- Material shown:
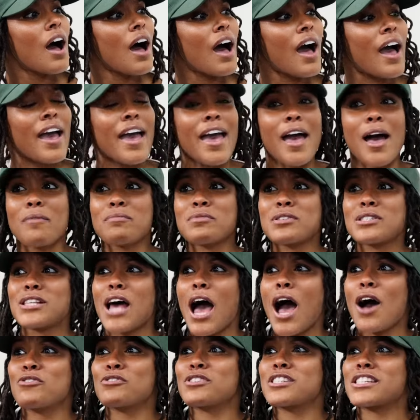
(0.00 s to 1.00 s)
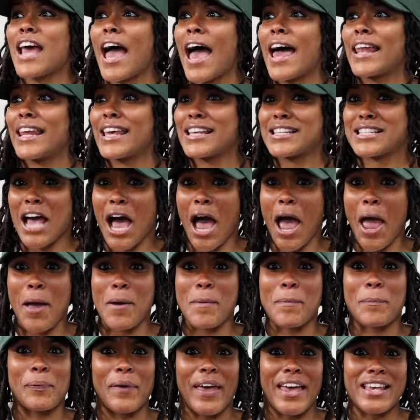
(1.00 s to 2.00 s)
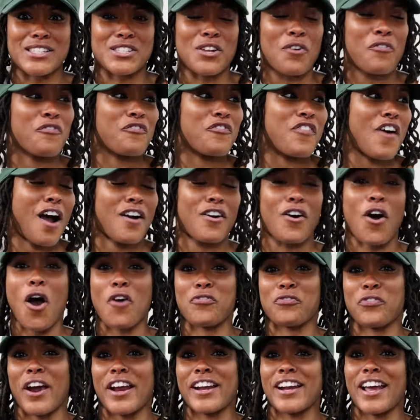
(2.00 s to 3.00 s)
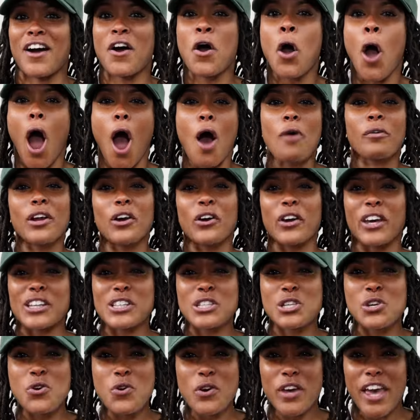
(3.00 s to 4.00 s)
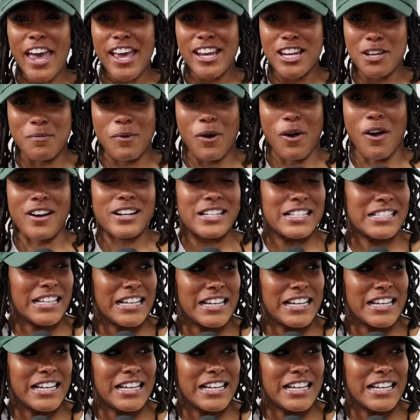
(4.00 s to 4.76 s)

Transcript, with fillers: I am so jealous. I am pissed the fuck off right now. I'm going to go get two candy bars.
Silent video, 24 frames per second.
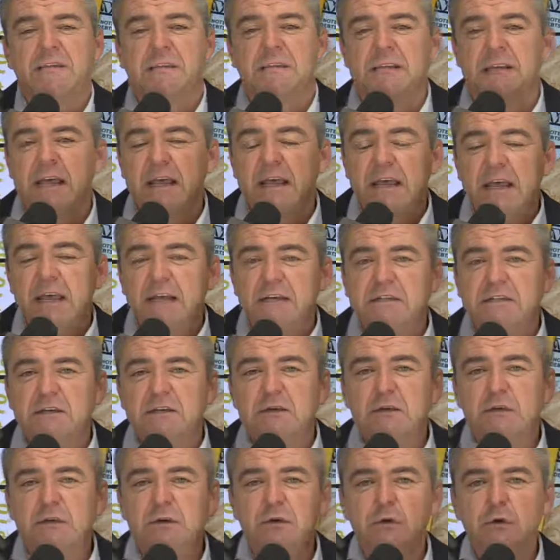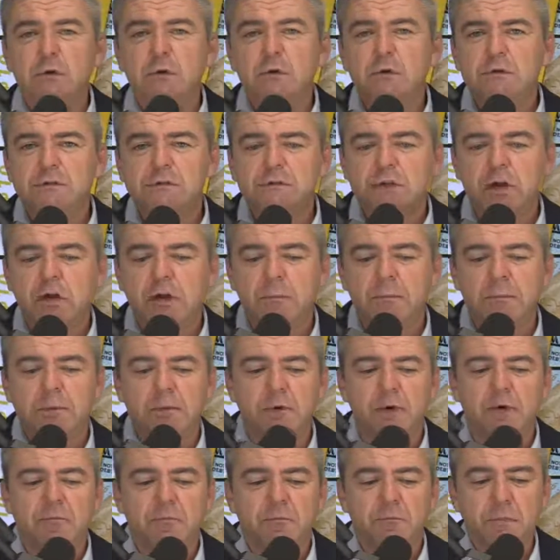the huge number
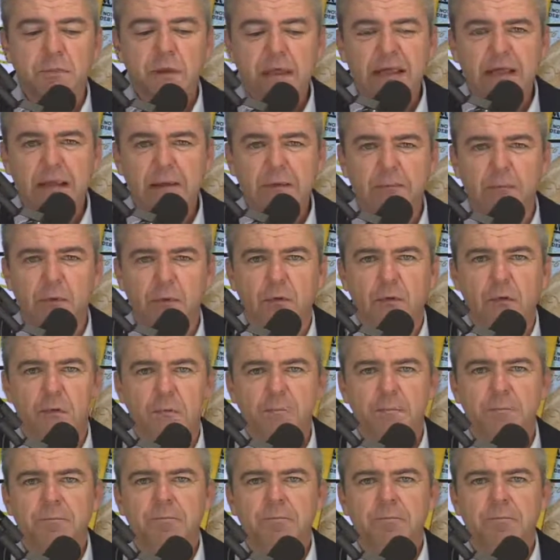of people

- Task requirements: Would you please output the listing above exactly, leaving out the pictures?

- Task response:
(0.00 s to 1.00 s)
(1.00 s to 2.00 s)
(2.00 s to 3.00 s)
(3.00 s to 4.00 s)
(4.00 s to 4.76 s)

Transcript, with fillers: I am so jealous. I am pissed the fuck off right now. I'm going to go get two candy bars.
Silent video, 24 frames per second.
the huge number
of people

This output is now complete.